Now, I am not very good with Sci-Fi because it isn’t my particular cup of tea; however, this is an extremely well-written short story.
I loved the way you described the leaves (as cherry blossoms) and the other nature descriptions i.e. the wind, the trees, etc. I also loved your memory simile (“the memory slipped like sand from his mind”).
I would love to read more character description. I understand the main character is a kid but maybe more personality and outward description.
All-in-all, a tight short story. The characters are believable, the events, the descriptions are lovely.
You said this was for a contest? You included everything that would be needed in a story like this, such as explanations for words you created or words no one knows. As far as I am concerned, this story is perfect and ready to be submitted. The story started out in a way that drew my attention in then it kept my attention through good explanations. I especially liked the vision of the villain, how eventually he is revealed for the monster he is. Over all I believe you can win this contest with no problem. Awesome Job!
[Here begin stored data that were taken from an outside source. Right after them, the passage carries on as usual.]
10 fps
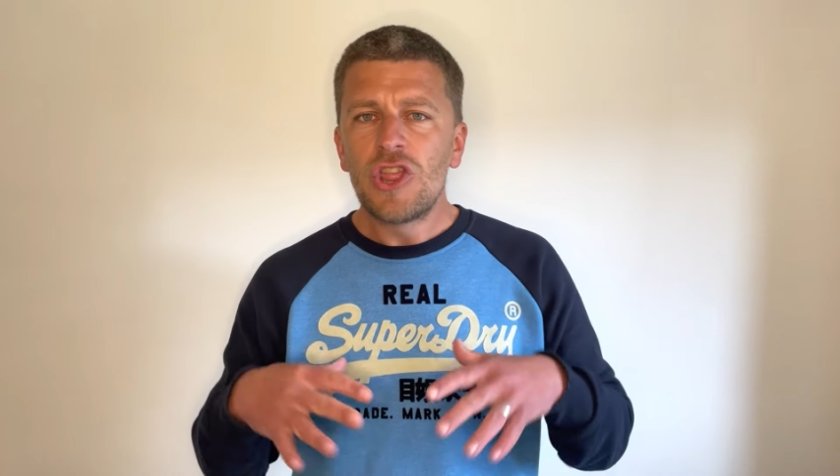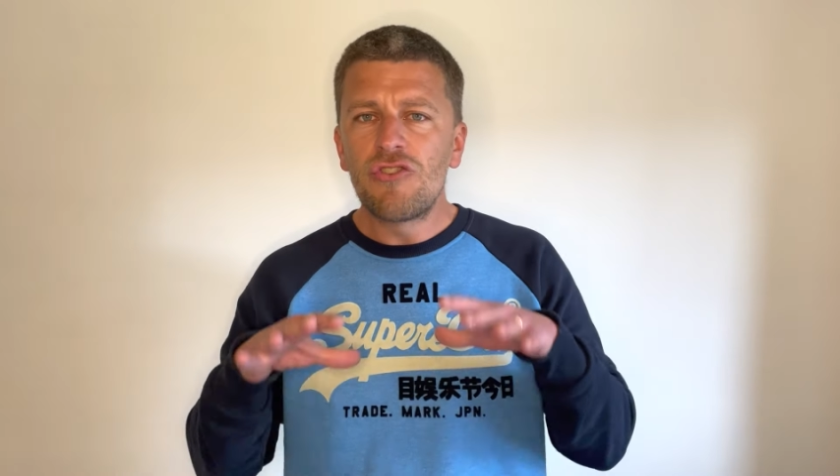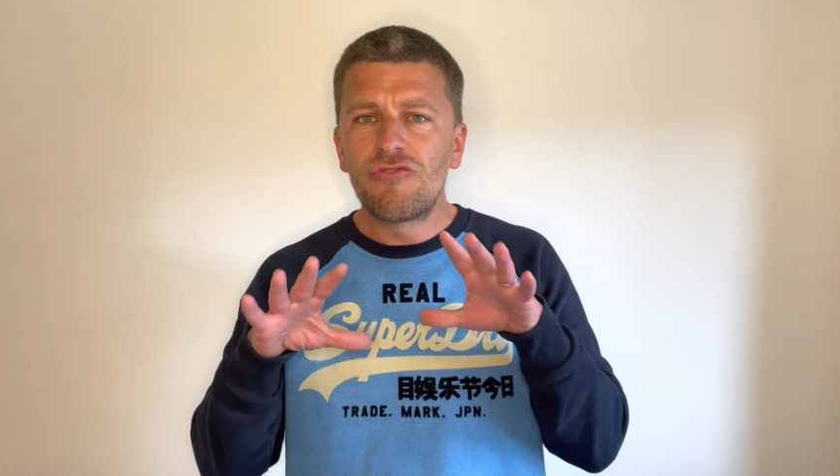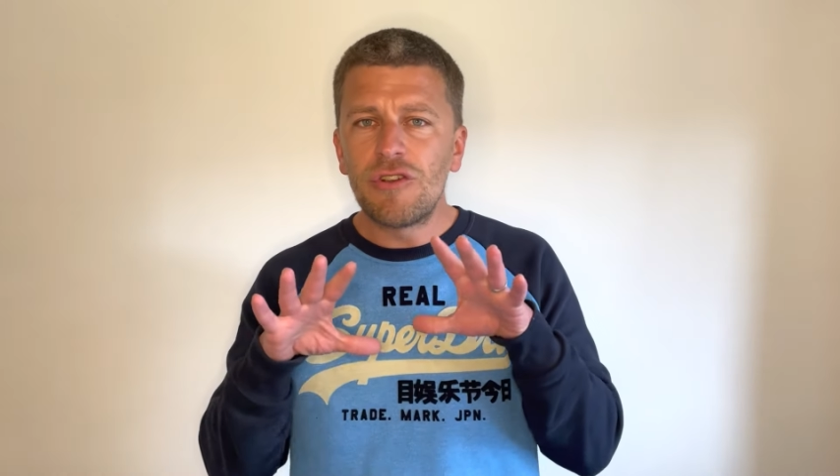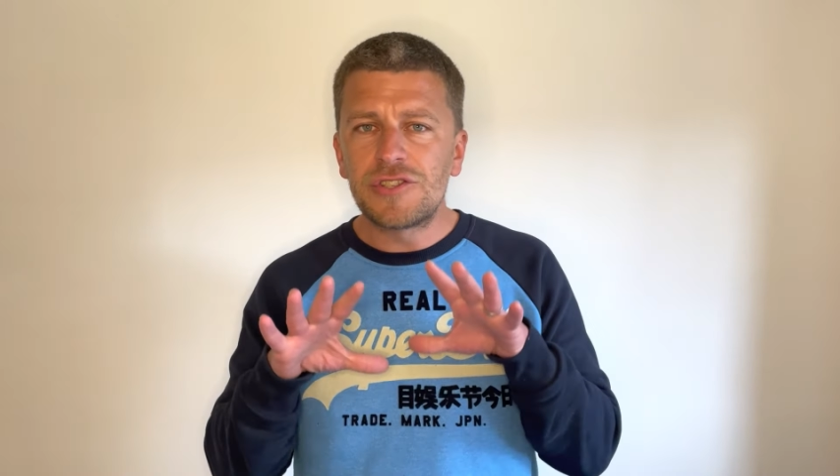
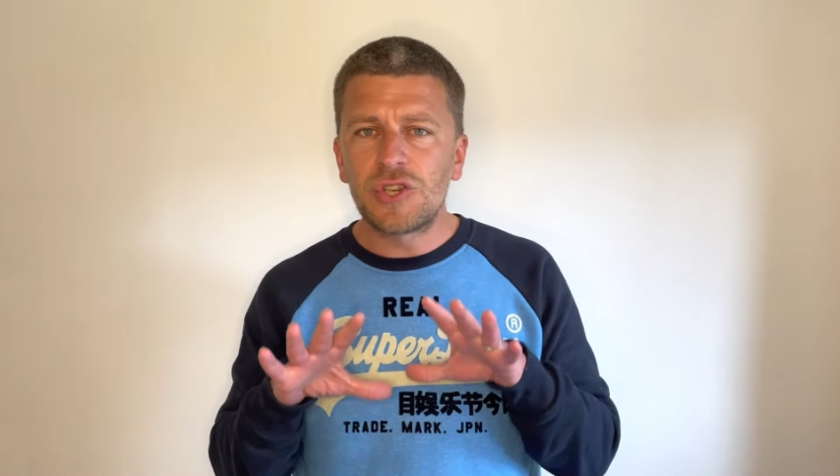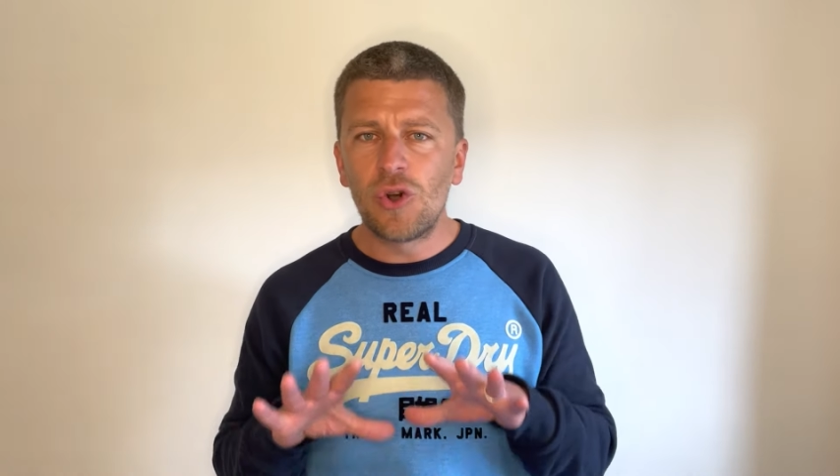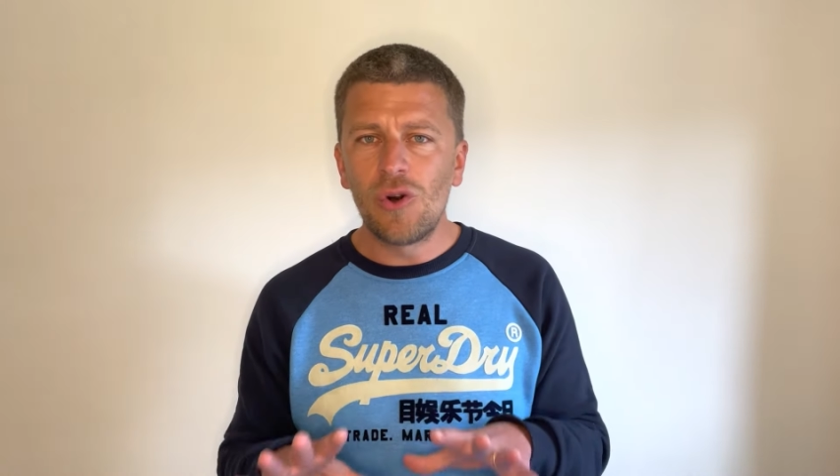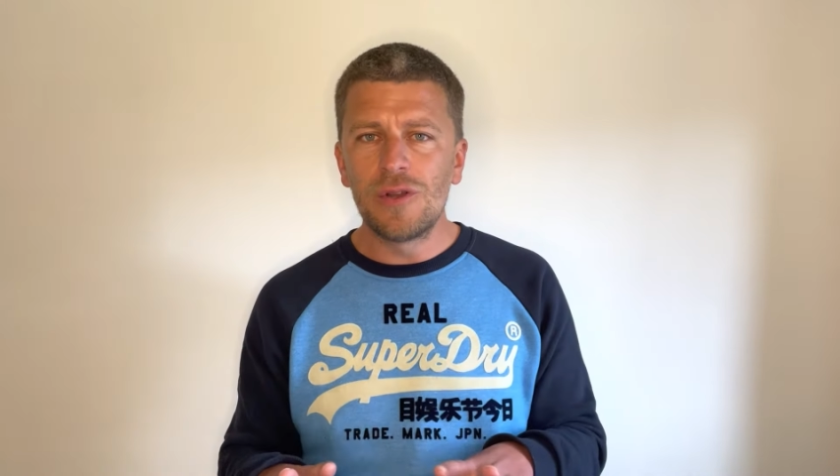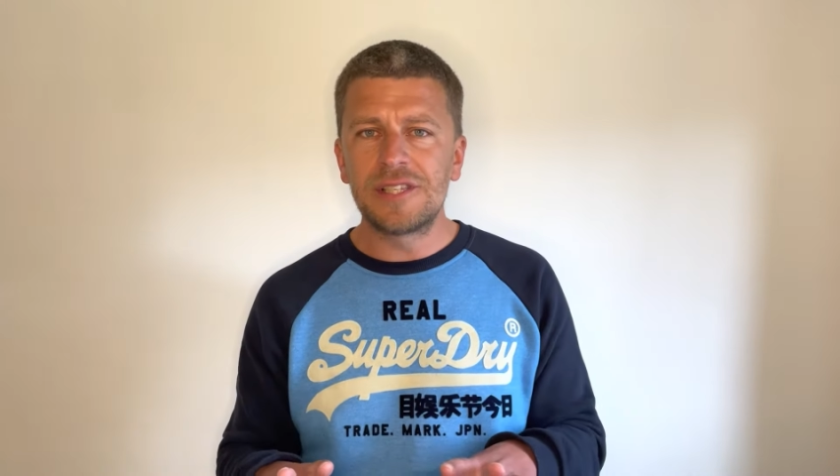the root
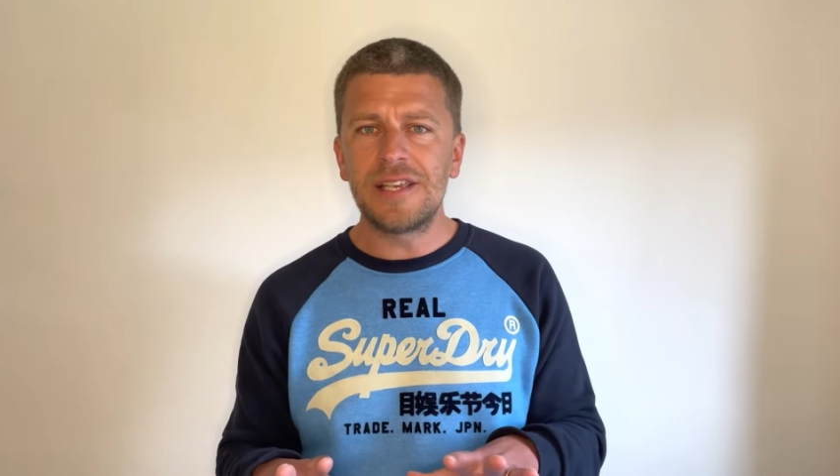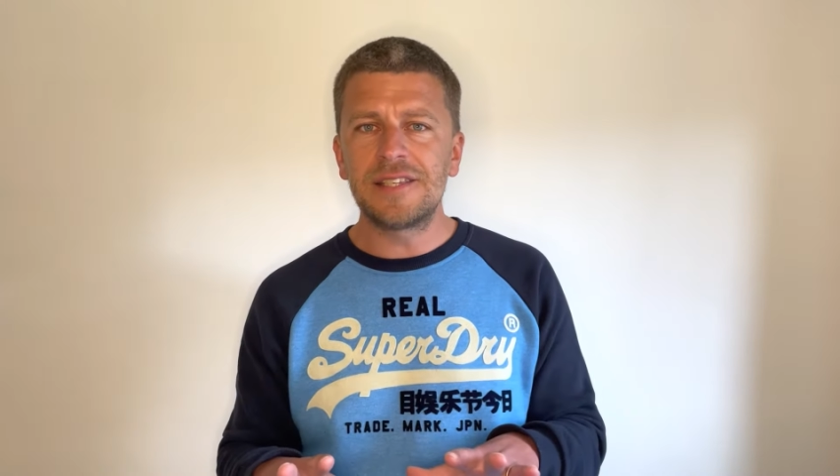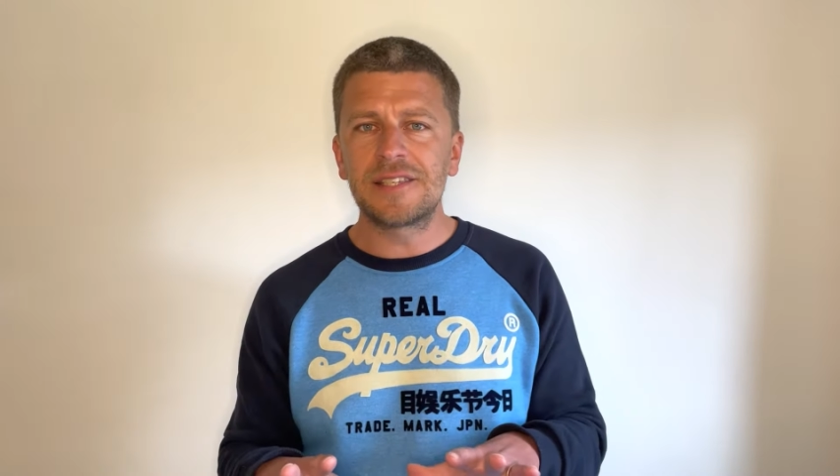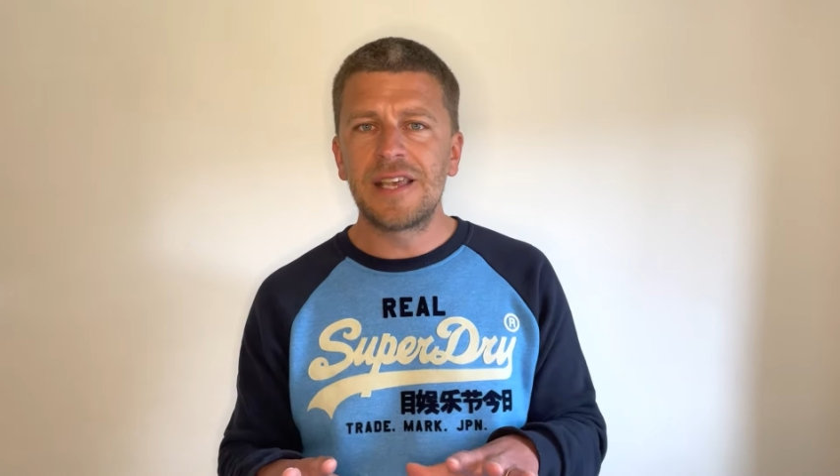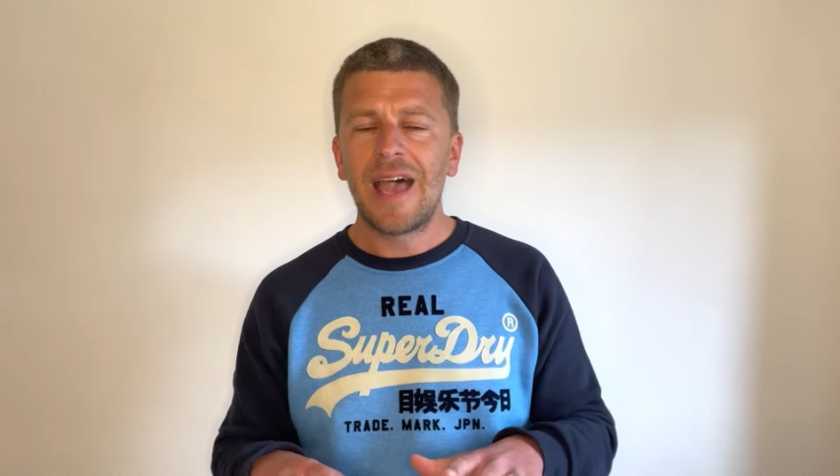
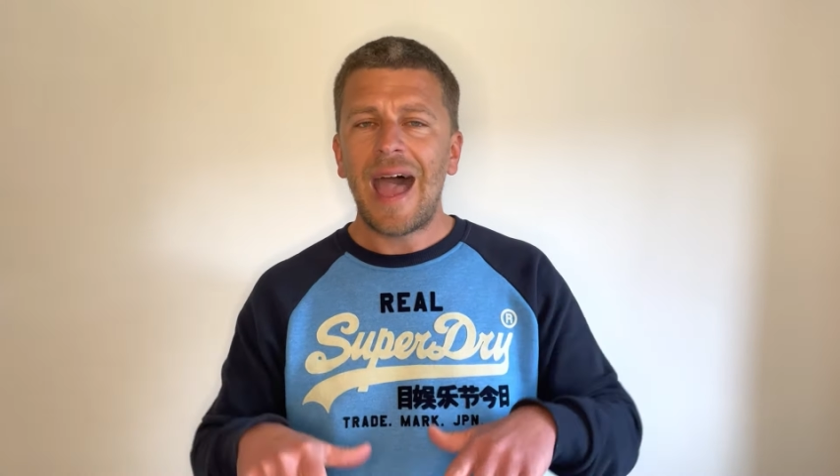causes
This is really well-done. I could find very little that could be improved.
The only thing that confused me was the way Nathan got to Lithia. First, it seems that he went through the closet. Then his father he said he went through a mirror. Maybe you could mention something about the mirror or swirls in the closet and make it more clear.
“In agreement, Daddy began snoring.” In agreement with what?
“Of course, sillybutt,” Daddy had his hands on his hips. “Can’t let you” Either put a period after sillybutt (since Daddy had his hands on his hips is not a dialogue tag) or put a comma after hips and small “c” on can’t. (hips, “can’t)
“Fairy bells tinkled” How does Nathan know the bells are fairy bells? He can’t remember anything. How do fairy bells sound versus regular bells?
“and lost sounding.” Awkward. You don’t need the word sounding.
Wow this is really good. You open up with one line but it hooks you right away. And having the attention of your reader you dnt let it go. “From the closet the bird squaked” its such a child like fear, to look into the closet and your heart jumps cause you swear you saw a shadow shift. The way you let it unfold is beautiful. My one issue is a physical description, when you wait 2 long 2 let us see characters how you see them it throws off a reader cause now were adjustin our mental image for yours. Other then that amazing work!